Meaning Production in the Civil Religious Mozambique

Samuel Joina Ngale

Abstract


The Tsonga tribal and Mozambican national identities are civil religious constructs. They resulted from sacrificial ritual performances, the expropriation of traditions and symbols, and the creation of sacred spaces. Formed as a linguistic, cultural, religious and tribal unity, the Tsonga provided a historical genealogy and structural template for the emergence of Moçambicanidade as a civil religion. Drawing upon postcolonial theory and discourse analysis, the essay uses the analytical category “civil religion” as a focusing lens in order to explore the dynamics of national solidarity in selected main archival sources: First, the construction of the Tsonga narratives of the tiMhamba, the Sacred Woods and the expropriation of local traditions recorded in Henri-Alexandre Junod’s, the Life of a South African Tribe; second, the pedigree of a heightened value for union, Protestant work-ethics and education, bequeathed to Eduardo Mondlane and evident in his The Struggle for Mozambique.
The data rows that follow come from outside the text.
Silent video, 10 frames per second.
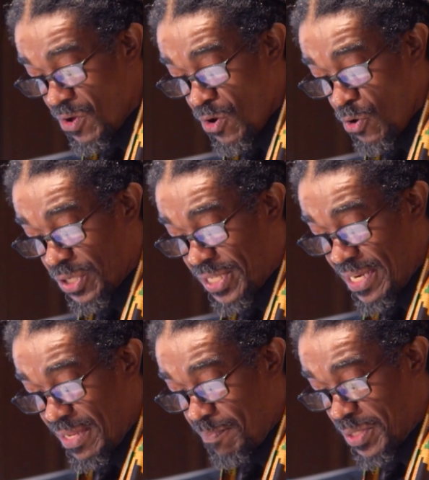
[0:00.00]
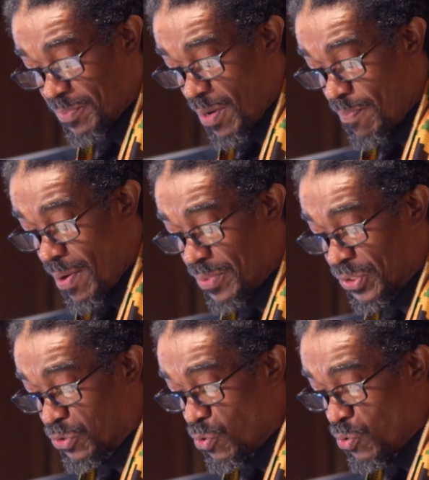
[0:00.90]
who attended Pittsburgh Public
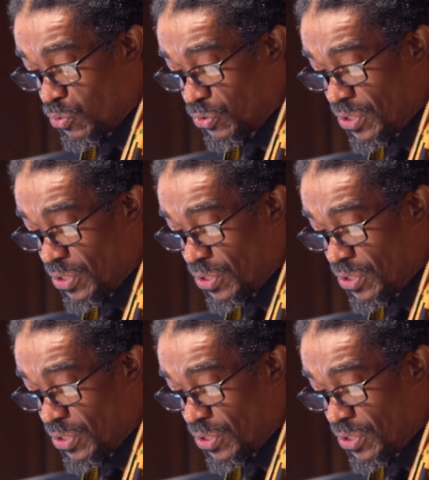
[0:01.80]
Schools.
Since the focus of the essay is on the productions of civil religion rather than their reception, evidence is drawn from textual analysis rather than from fieldwork methods. As a consequence of the analysis, the study argues that both Tsonga and Moçambicanidade are subaltern identities to modernity, perhaps destined to fail, but existing within the frame of modernity as its alter ego.